After Stalin's death was announced, huge, weeping crowds filled Moscow's streets, while his embalmed body was placed alongside Lenin in the Red Square mausoleum. The country that he had ravaged continued to honor him--but only for a time. In February of 1956 his successor, Nikita Krushchev, addressed a "secret session" of the 20th Party Congress, where he spent three hours denouncing Stalin, thus beginning the process known as de-Stalinization. The departed dictator's name was removed from public buildings, streets, and cities (Stalingrad was renamed Volgograd); his cult of personality was denounced; his body was removed from Red Square and reburied elsewhere.

But the Soviet state that he had built survived for another forty years. The Cold War went on, Eastern Europe remained in thrall to the U.S.S.R., the gulags still operated, and the cruel grip of the state on the Russian people was not relaxed. Indeed, Khrushchev's successor, Leonid Brezhnev, actually made an effort to rehabilitate Stalin's reputation, to cover up the few crimes that Khrushchev had exposed, and to return him to place of honor among Soviet heroes. It was not until the fall of the Berlin Wall, the end of the Cold War, and the final crack-up of the Soviet Union in 1991-92 that the world was allowed access to the record of Stalin's crimes--and even that information remains incomplete, so careful were Stalin's contemporaries to hide his corruption.

Just as we may never gain full knowledge of his crimes, we may never possess a true understanding of his personality and motivations--of the inner Stalin. For decades, he and his fellow revolutionary justified their deeds by saying that their goal--the building of a utopia--necessitated the sacrifice of some lives in order to make life better for all. Leaving aside the fact that no such Marxist paradise emerged--indeed, that Marxism in general has proved to be a bloody, costly, and ultimately disastrous experiment on human nature--it still is not clear to what extent Stalin was guided by ideology or utopian dreams in his career. Certain policies, like the Five-Year Plan and collectivization, bear the stamp of Marxist orthodoxy, and he seems to have nursed a hope of an imminent worldwide revolution even in his last years. But he was never a great theoretician--many of his rivals were far better versed in revolutionary ideology than he--and his political behavior seems to been ruthlessly practical, rather than rigidly Marxist.

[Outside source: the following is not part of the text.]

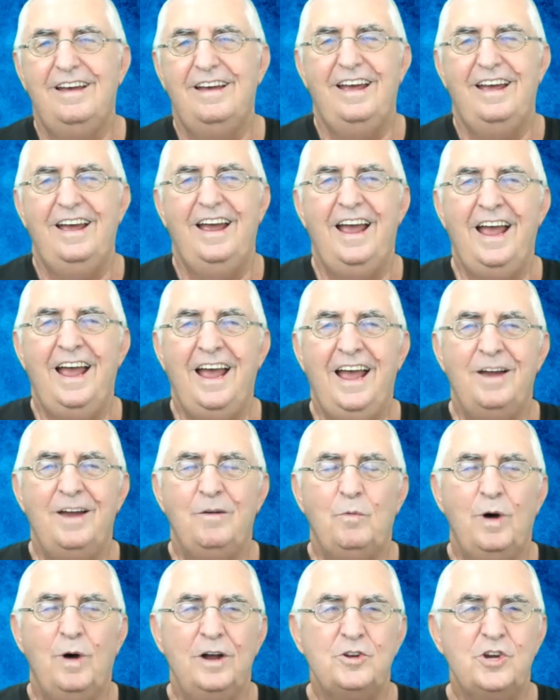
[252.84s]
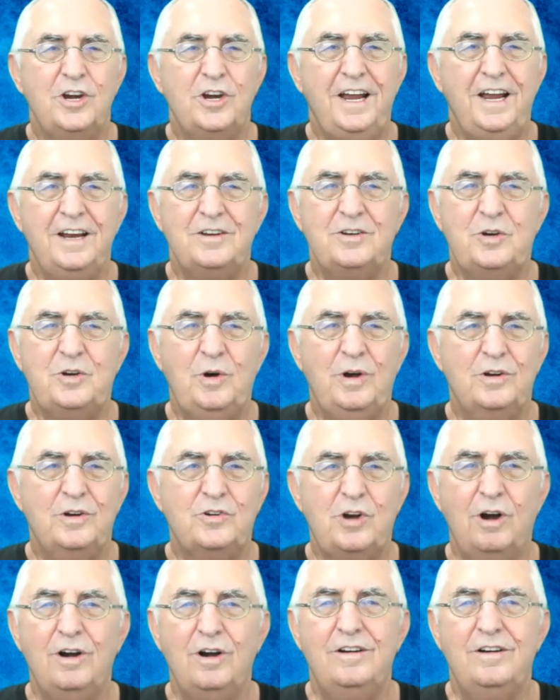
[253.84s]
And once it gets to a
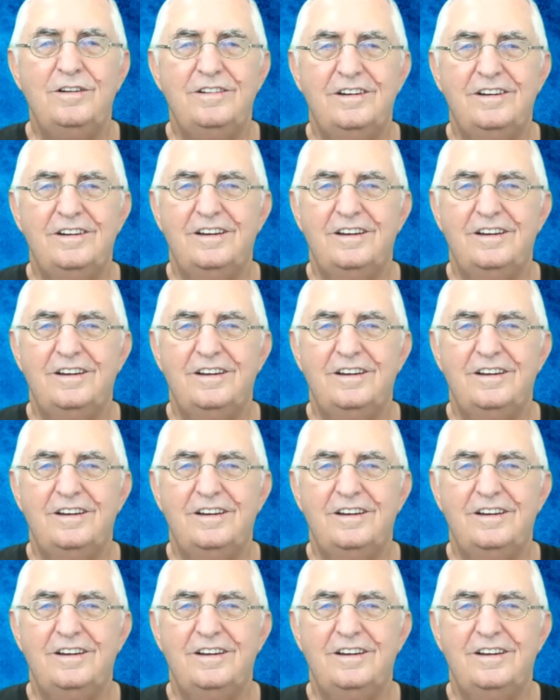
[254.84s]
certain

In his cunning machinations of the 1920s, when he played off Bukharin's "Rightists" against Kamenev's "Leftists" without ever committing himself to either side; in the Great Terror and all the little terrors that he directed against enemies real and imaginary; in the Nazi-Soviet Pact and his expansion westward after World War II . . . in all these instances, and many more, the coarse, pockmarked Georgian with the tiger eyes showed himself to be a man interested not in a workers paradise, but in the steady increase and permanent preservation of his own power, at any cost.

And the world continues to suffer the impact of this cost. This, more than anything else, is the lesson that Stalin has taught us--the extent to which one man's unbridled appetite for power can devastate millions of lives. Stalin broke the Soviet people, ruined the Soviet economy, and reduced Soviet culture and intellectual life to slavish dependency on the state--and the consequences of his terrible rule still reverberate all across Russia and the former Soviet Union. He tortured and killed so many of his own people, with guns or famine, that the exact number can never be known--Russians today refer to the victims as the "Twenty Million," and even that may be too low an estimate. His belligerent policies helped to unleash the Cold War that locked our planet into a "balance of terror" for some forty years. He supported and inspired copycat dictators, from Kim Il Sung in North Korea to Pol Pot in Cambodia, whose own toll of victims reaches into the millions. He was a destructive force, perhaps the most destructive human being of this long and bloody century--more destructive even than his great rival, Hitler, whose own regime went down under the boots of the Red Army. He was a political genius with the soul of a sadistic thug, a paranoid and cruel man with his hands on the reins of a great nation; the shadow that he casts, even today, is long and dark and full of terrors.